A COP-30 mal começou e já carrega um enigma que poucos ousam enfrentar. Belém amanheceu com uma escultura que parece saída de um presságio. Uma criatura colossal, meio dragão e meio onça, segurando o planeta como se tivesse autoridade absoluta. Presente diplomático da artista chinesa Huang Jian, a peça domina a paisagem e levanta interpretações que ultrapassam o campo da arte.
Antes que a cidade assimilasse aquela figura, outra imagem tomou conta das redes. Uma representação dourada de uma mulher sentada sobre uma vitória-régia, carregando uma criança indígena e acompanhada por um filhote de onça. A chamada Mãe Brasil. Uma obra que não existe no mundo físico, sem autoria confirmada, mas tão simbólica que muitos acreditaram que fosse parte oficial da conferência.
O contraste entre as duas imagens é evidente. De um lado, o discurso do domínio. Do outro, o da proteção. Uma figura simboliza força e governo. A outra evoca origem e cuidado. São narrativas que disputam espaço em uma camada profunda do imaginário amazônico, onde política e espiritualidade se encontram.
A escultura híbrida transmite controle e poder. Nada nela sugere acolhimento. O gesto de segurar o globo remete a autoridade e posse. Já a Mãe Brasil aponta para outro caminho. É a floresta vista como ventre. É ancestralidade. É o chamado para preservar, não para dominar.
E então, no dia seguinte ao impacto dessas imagens, a realidade impõe um novo capítulo.

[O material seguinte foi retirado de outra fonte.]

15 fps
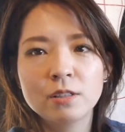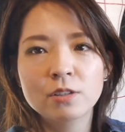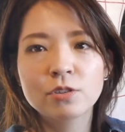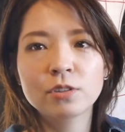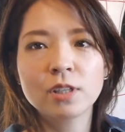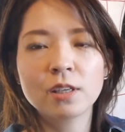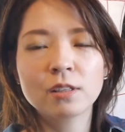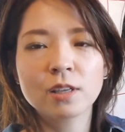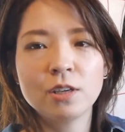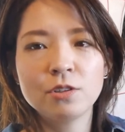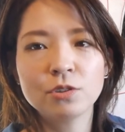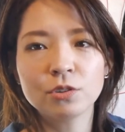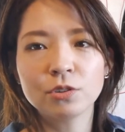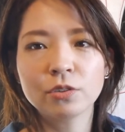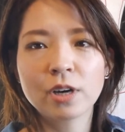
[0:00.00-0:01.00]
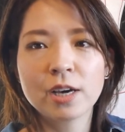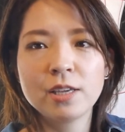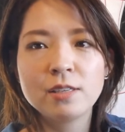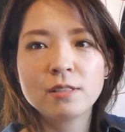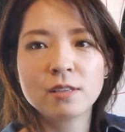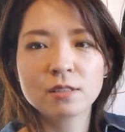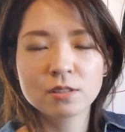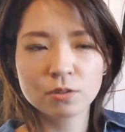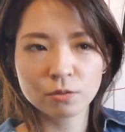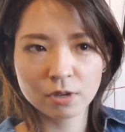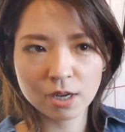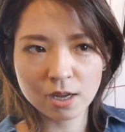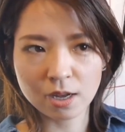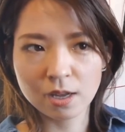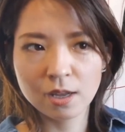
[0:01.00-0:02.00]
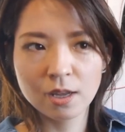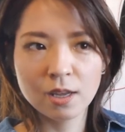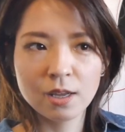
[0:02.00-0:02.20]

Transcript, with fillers: 作ってきた衣装の解説とか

Um incêndio atinge a Zona Azul, justamente o centro das negociações internacionais da COP-30. O pavilhão é evacuado às pressas. A energia é cortada. As reuniões são interrompidas. Não há feridos, mas o fato de o fogo surgir no coração do evento reacende antigas preocupações.
O que antes parecia apenas crítica se transforma em constatação.
Essa é a falta de estrutura à qual o chanceler alemão se referiu.
O incêndio deixa de ser um episódio isolado. Torna-se um sinal que confirma um alerta que o mundo já havia emitido. A conferência que discute o futuro da floresta se vê, subitamente, tomada pelo fogo que ninguém previu, mas que agora todos precisam encarar.
Ontem, o dragão segurava o mundo e a mãe carregava a vida. Hoje, o fogo surge como o terceiro personagem de uma história que ninguém escreveu, mas que se impõe. Não nasceu como símbolo diplomático. Não foi planejado. É o único elemento que irrompe espontaneamente e que, por isso mesmo, fala mais alto.
Se as duas imagens anteriores disputam interpretações, o incêndio revela a verdade crua. Enquanto se discute quem deve governar a Amazônia, a própria floresta parece responder com um aviso. A mensagem não é estética. É direta. A Amazônia não é apenas pauta. É sinal.
Quando unimos o monstro, a mãe e o fogo, o cenário se completa. Não é somente o centro do planeta que está em jogo. É o centro de uma disputa de sentidos, interesses e destinos.
E diante desse cenário, surge a pergunta que Belém parece fazer ao mundo: quem realmente tem autoridade para guardar a floresta? O poder que impõe, o cuidado que sustenta ou a chama que expõe o que ninguém quer ver?